*** Opening The records ***

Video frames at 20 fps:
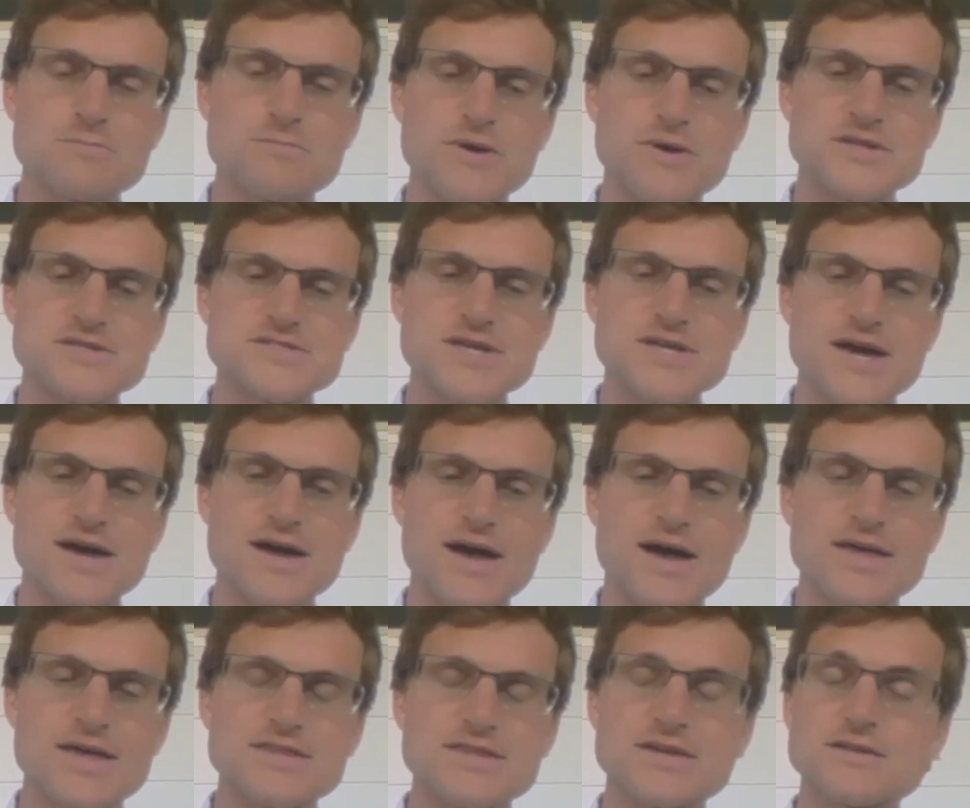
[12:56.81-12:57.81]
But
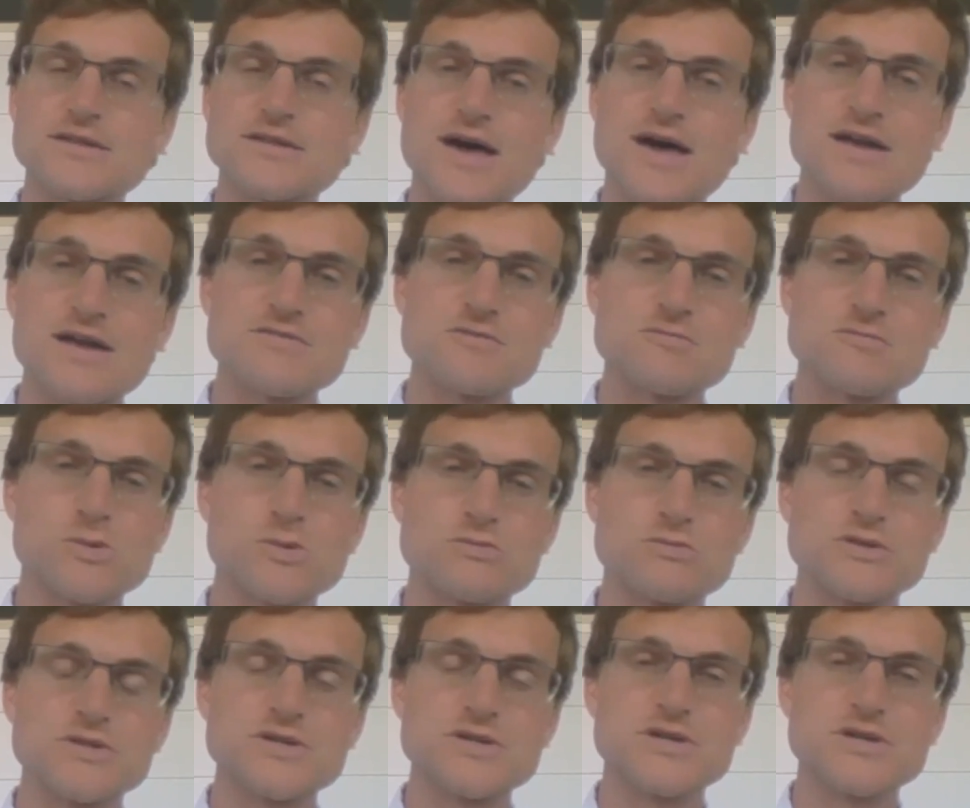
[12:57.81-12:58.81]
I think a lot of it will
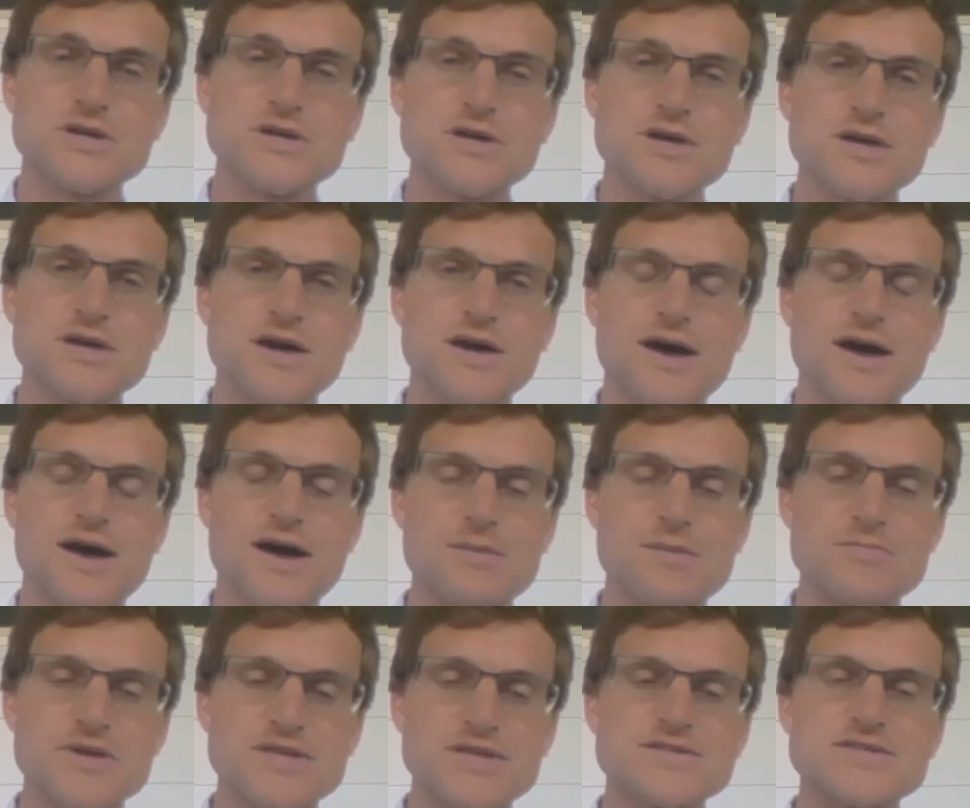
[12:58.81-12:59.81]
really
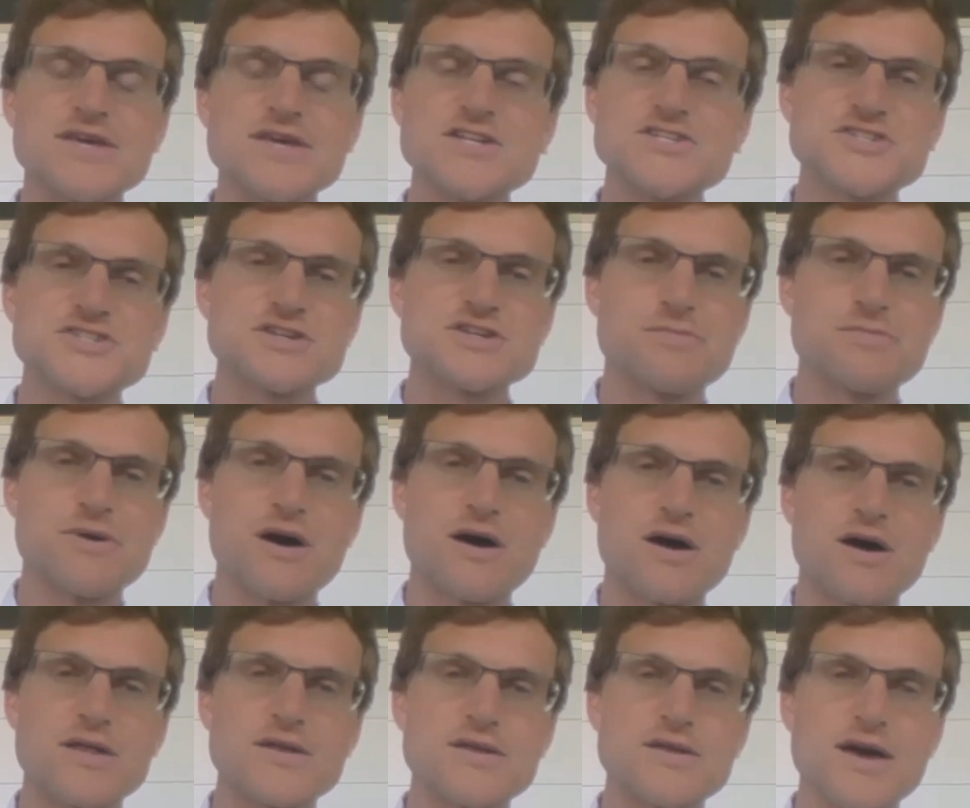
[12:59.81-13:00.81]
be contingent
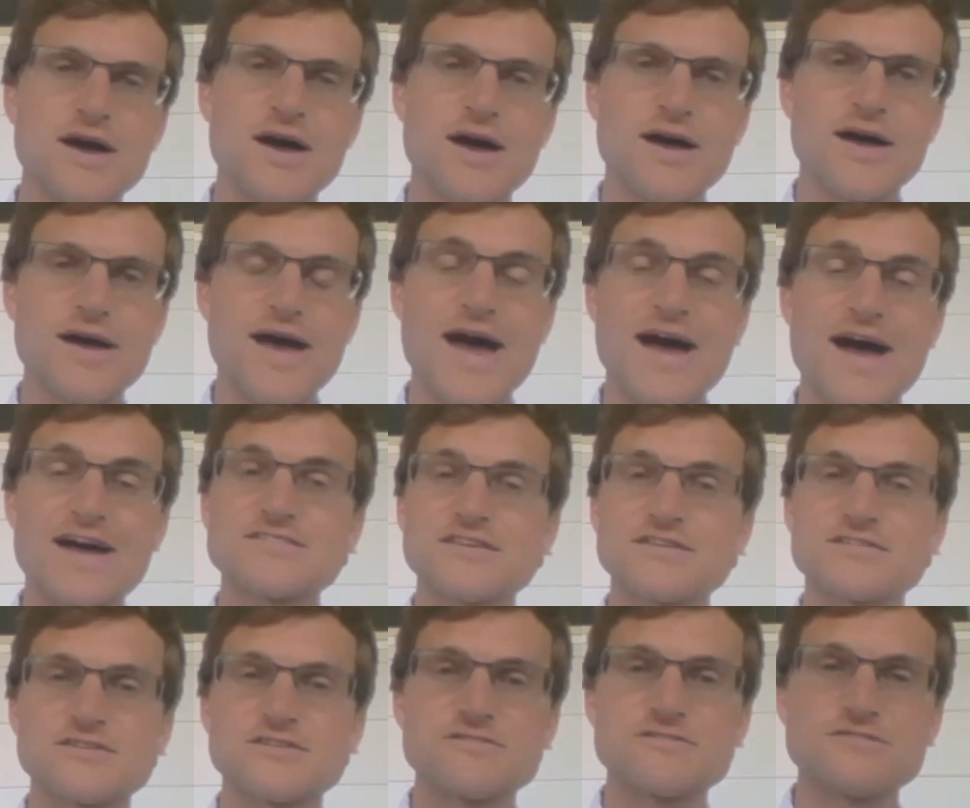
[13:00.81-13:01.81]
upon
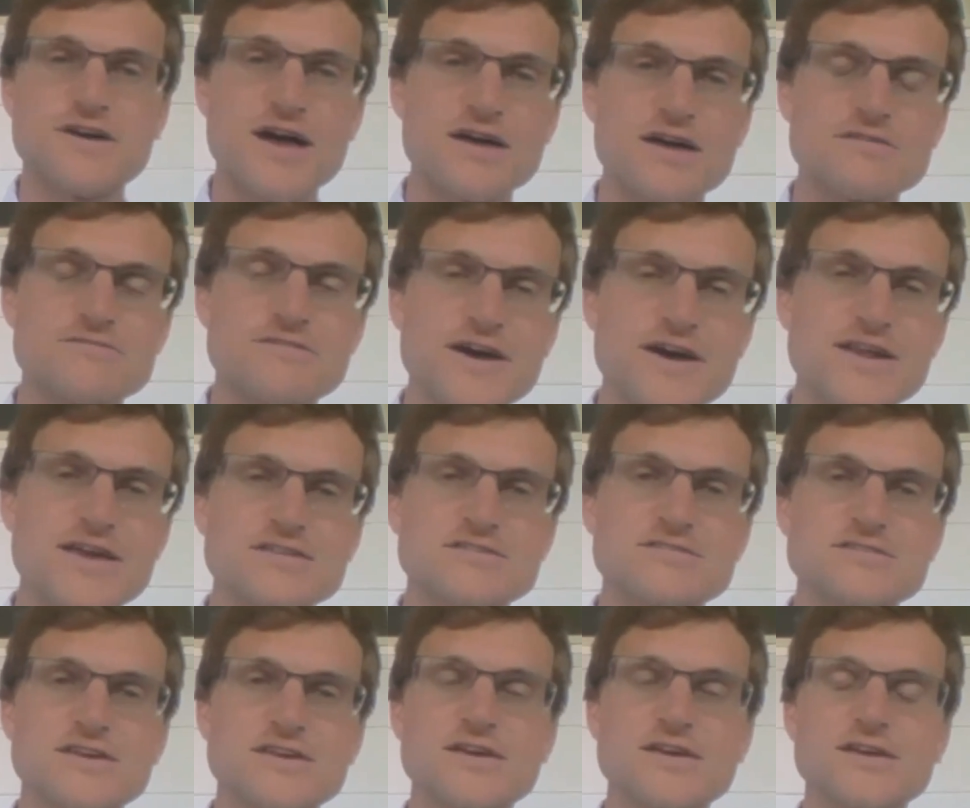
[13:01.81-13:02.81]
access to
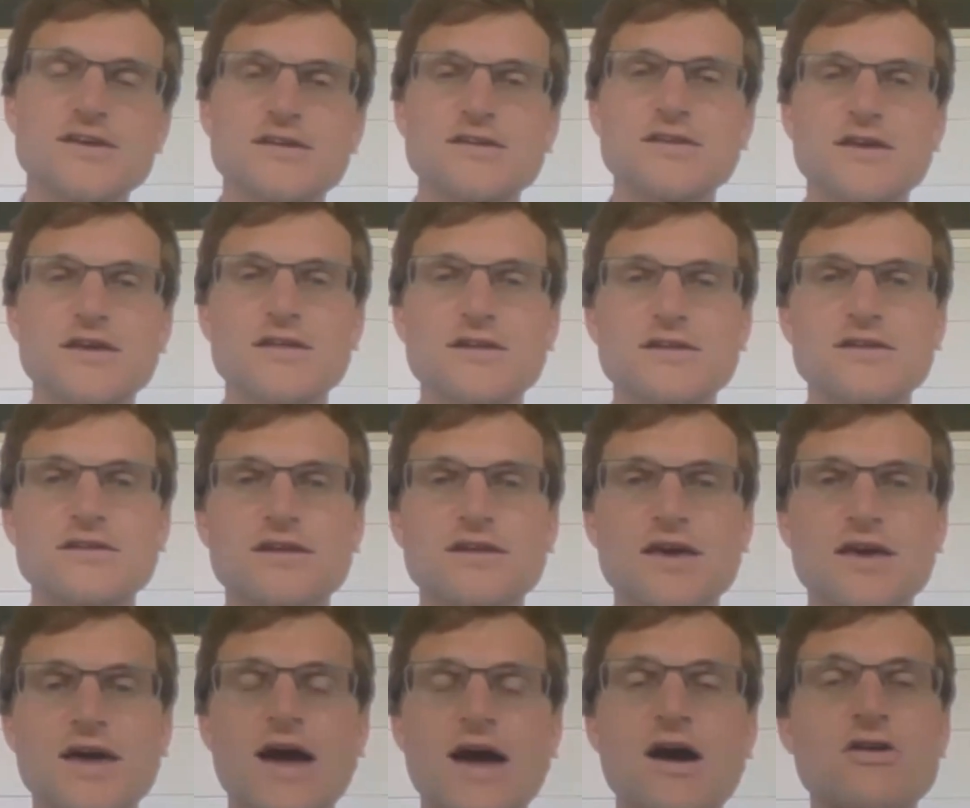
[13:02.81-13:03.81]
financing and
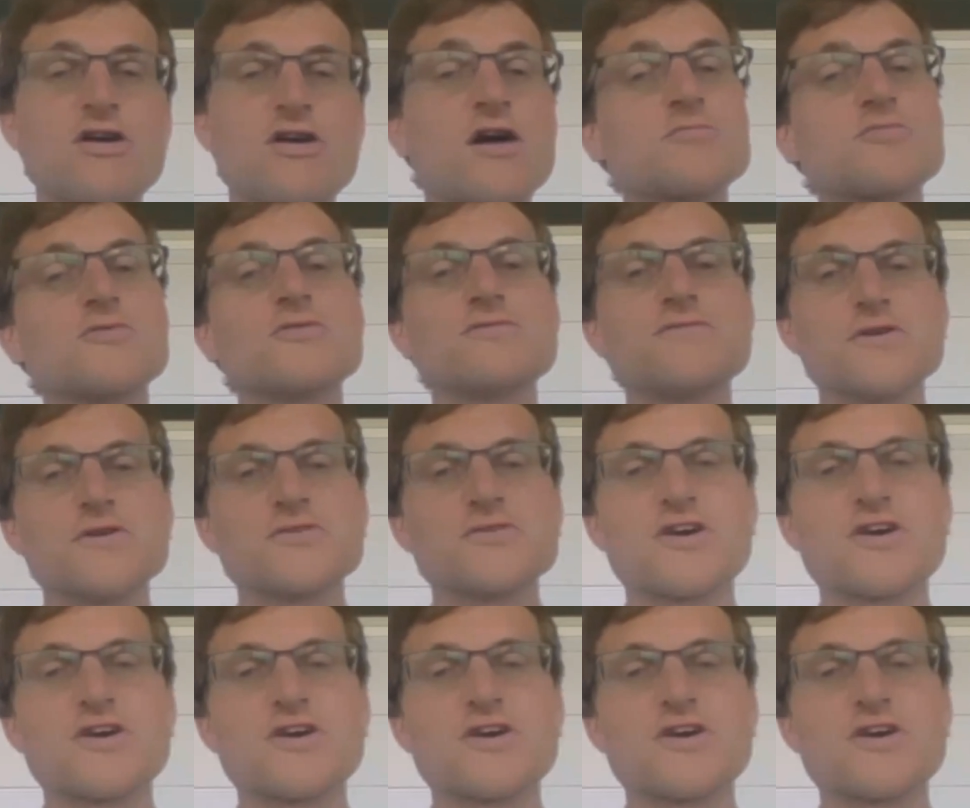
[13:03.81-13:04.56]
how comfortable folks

*** Closing The records ***

What you have to do
For the data above, return an exact copy that contains no pictures.

Output for this exercise
Video frames at 20 fps:
[12:56.81-12:57.81]
But
[12:57.81-12:58.81]
I think a lot of it will
[12:58.81-12:59.81]
really
[12:59.81-13:00.81]
be contingent
[13:00.81-13:01.81]
upon
[13:01.81-13:02.81]
access to
[13:02.81-13:03.81]
financing and
[13:03.81-13:04.56]
how comfortable folks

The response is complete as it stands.